**Exercise input:**
Segment Open

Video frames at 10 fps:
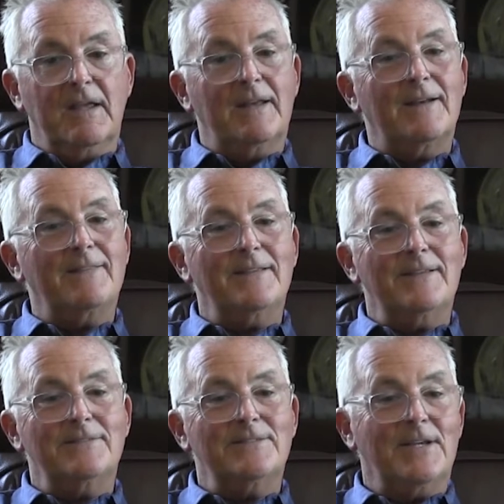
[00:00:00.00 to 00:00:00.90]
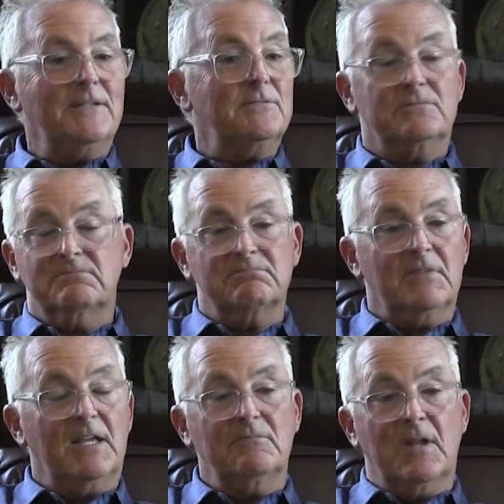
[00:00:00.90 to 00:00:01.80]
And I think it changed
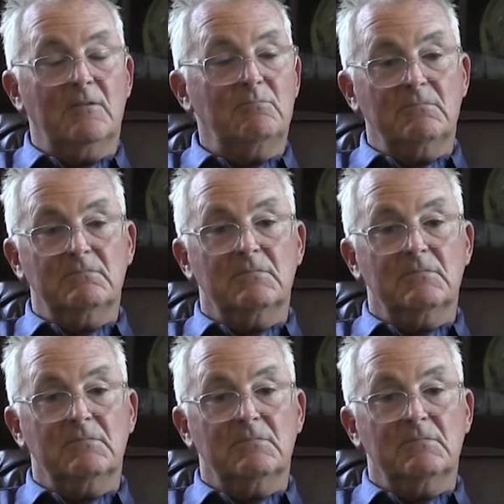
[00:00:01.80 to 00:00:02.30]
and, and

Segment Closed

Would you repeat each line of the listing exactly, skipping any picture?

Video frames at 10 fps:
[00:00:00.00 to 00:00:00.90]
[00:00:00.90 to 00:00:01.80]
And I think it changed
[00:00:01.80 to 00:00:02.30]
and, and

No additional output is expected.